Resistors 2 and 3 (resister divider) and the 10uf Cap are setup that you pass half system voltage to one side of the sensor to scale the voltage up such that you don't go negative.

With my desired setup, I would like to have probably 4 of these sensors (Well 1, Well 2, Pressure Pump, Heater). So should I duplicate R2/R3/C1 for each of these sensors, or is it sufficient to pass the 1.67v signal to all 4 of the sensors? My first inclination is to duplicate them as maybe it would maybe reduce the output of one from maybe influencing an other? And should not hurt anything except space, a little extra cost, ...


Not related with the current sensor stage you are dealing with right now, but I recently started trying to resolve a similar problem "playing" with pumps and well levels also, and would like to comment my findings on the RF stage.
Due to the fact that I faced a 2km distance between points it seemed a logic idea to start by choosing the right datalink for my project. Making the long story short I also ended picking up a Lora transceiver. I chose the one from Microchip (RN2903) working at 915 Mhz (the authorized band in Chile).

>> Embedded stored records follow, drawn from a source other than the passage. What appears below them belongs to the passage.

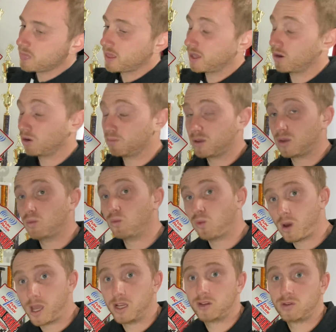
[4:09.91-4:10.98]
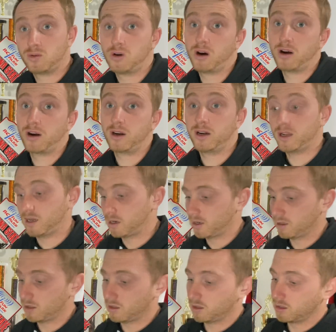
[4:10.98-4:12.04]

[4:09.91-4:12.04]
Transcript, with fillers: it'll be way too hard andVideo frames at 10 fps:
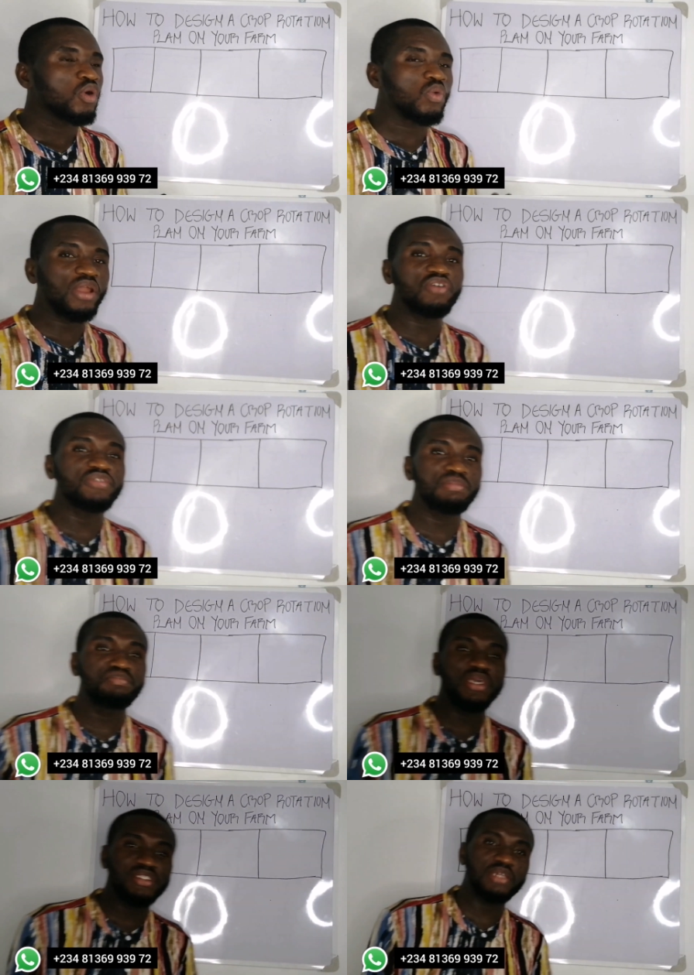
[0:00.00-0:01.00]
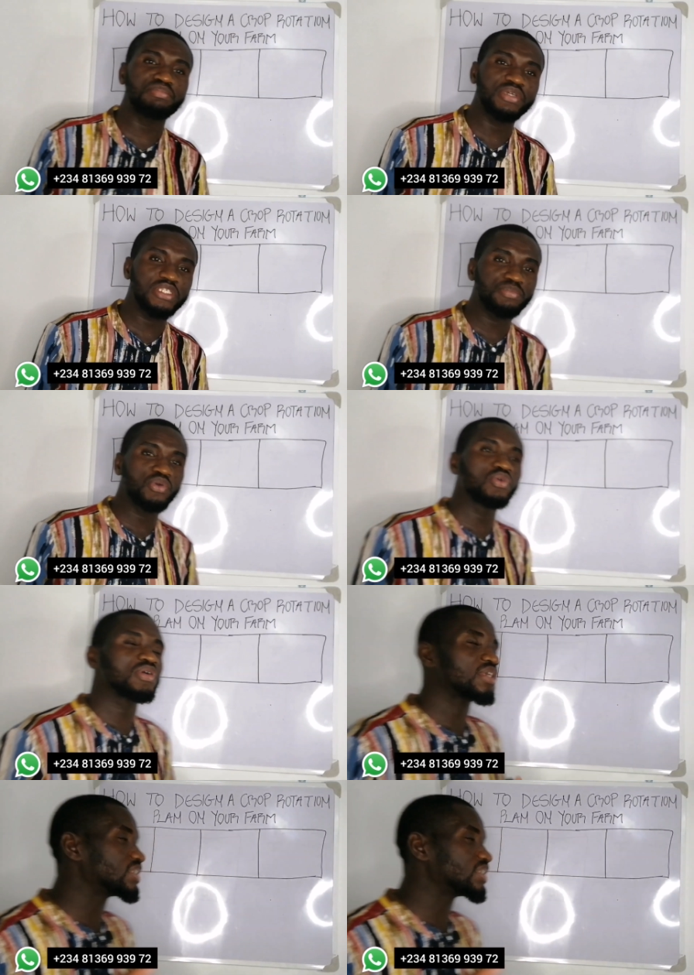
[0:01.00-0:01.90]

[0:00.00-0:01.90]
One of the basic principle isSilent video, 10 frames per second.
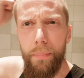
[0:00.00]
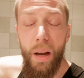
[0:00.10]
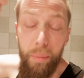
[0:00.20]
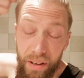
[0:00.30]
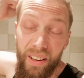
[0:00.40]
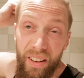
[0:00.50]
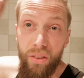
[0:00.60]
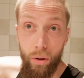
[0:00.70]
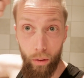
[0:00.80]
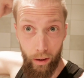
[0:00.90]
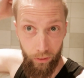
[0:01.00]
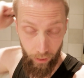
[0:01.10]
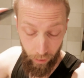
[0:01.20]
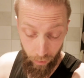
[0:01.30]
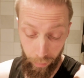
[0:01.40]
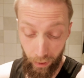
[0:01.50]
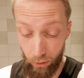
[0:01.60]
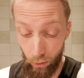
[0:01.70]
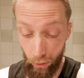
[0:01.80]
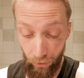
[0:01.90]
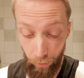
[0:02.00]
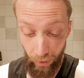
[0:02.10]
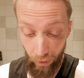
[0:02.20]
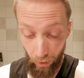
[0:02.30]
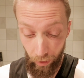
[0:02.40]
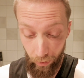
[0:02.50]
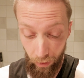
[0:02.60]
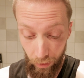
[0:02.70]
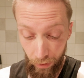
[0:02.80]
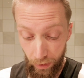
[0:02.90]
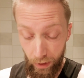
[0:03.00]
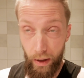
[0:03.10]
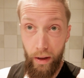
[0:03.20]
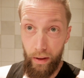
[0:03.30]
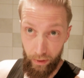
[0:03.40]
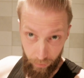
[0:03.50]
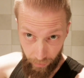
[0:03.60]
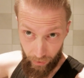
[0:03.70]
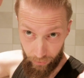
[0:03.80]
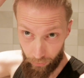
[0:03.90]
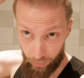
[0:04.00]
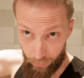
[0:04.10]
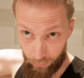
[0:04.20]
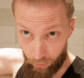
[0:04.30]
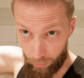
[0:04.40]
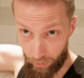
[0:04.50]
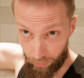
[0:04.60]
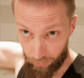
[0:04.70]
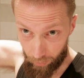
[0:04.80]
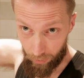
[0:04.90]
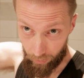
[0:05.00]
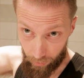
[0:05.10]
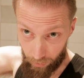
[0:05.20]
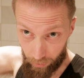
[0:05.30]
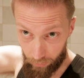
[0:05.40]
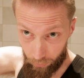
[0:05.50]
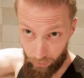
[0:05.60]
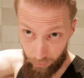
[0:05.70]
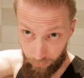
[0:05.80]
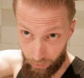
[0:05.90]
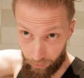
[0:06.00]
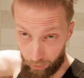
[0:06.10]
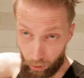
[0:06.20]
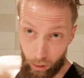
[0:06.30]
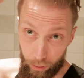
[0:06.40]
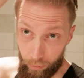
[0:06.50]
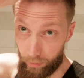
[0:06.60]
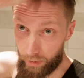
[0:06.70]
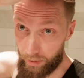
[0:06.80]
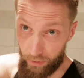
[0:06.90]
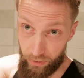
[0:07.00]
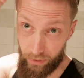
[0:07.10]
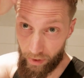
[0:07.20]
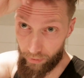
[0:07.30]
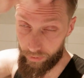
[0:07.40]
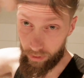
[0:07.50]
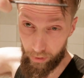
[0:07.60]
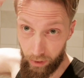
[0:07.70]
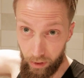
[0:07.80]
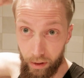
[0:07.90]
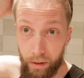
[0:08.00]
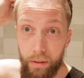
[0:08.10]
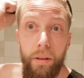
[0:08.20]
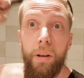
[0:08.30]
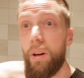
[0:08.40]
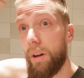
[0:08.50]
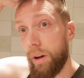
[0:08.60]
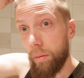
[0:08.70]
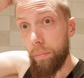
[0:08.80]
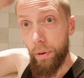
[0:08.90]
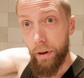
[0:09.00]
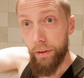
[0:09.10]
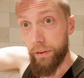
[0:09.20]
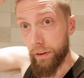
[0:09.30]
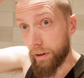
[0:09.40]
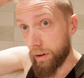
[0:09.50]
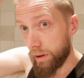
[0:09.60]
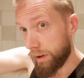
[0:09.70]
I mean, it is cold outside compared to what it's been like these past three or four months. I mean, I can really feel that autumn is definitely here. But uh,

For my distance trials I programmed a very cheap PIC microcontroller I had at hand that sent the serial commands sequence Lora expects and a hex message every 10 seconds to the Tx port of the Lora transceiver and let both running off a 9V battery. 2000 meters uphill I started listening to the hex packets with another RN2903 module and I can say I never lost a single one. I am pretty sure I could achieve greater distances as the SNR is so good at that distance. I even tried an L/8 antenna (L sized antenna before) on the receiver end with the same results. There was line of sight between points but for a distance as short as 100 yards you will have no problem even if that is not the case. I just used Lora modulation in a point to point link, not FSK. For projects that require little data throughput this transceiver is worth looking at, and I am really impressed with this technology. It also uses little energy, so I think it's ideal for standalone sensor nodes with PV cells. Coincidentally, I bought some of STM32L4 MCUs that Onehorse produces (great board !) just for the low current consumption it features that would allow me to use little PV cells/MPTT/Supercaps as energy source. On the Tx end where pumps and wells are, I would choose a Teensy of course !

best regards, Juan
Thanks guys,

I have my board setup with the Lora chip like the one on the Adafruit boards. I purchased a couple of RFM95s from LowPowerLab Shop. Hopefully I can find them once I can get back into my office...

Anyway today I ordered a set of boards to try out. This time from OSHPark as for some reason digistump did not like my zip file (Liked the other other one). Also SeedStudio liked it...

Anyway the board currently looks like:

I set it up with a couple of connectors toward the bottom, where i could plug in a daughter board that has hook ups for 4 current sensors. Decided to go with separate voltage dividers for each sensor, plus will go with probably lower resistance... Anyway the board looks sort of like:
Note the phone plug connectors are on the other side of the board... Digistump liked this zip file, but decided to do as one order with OSHPark.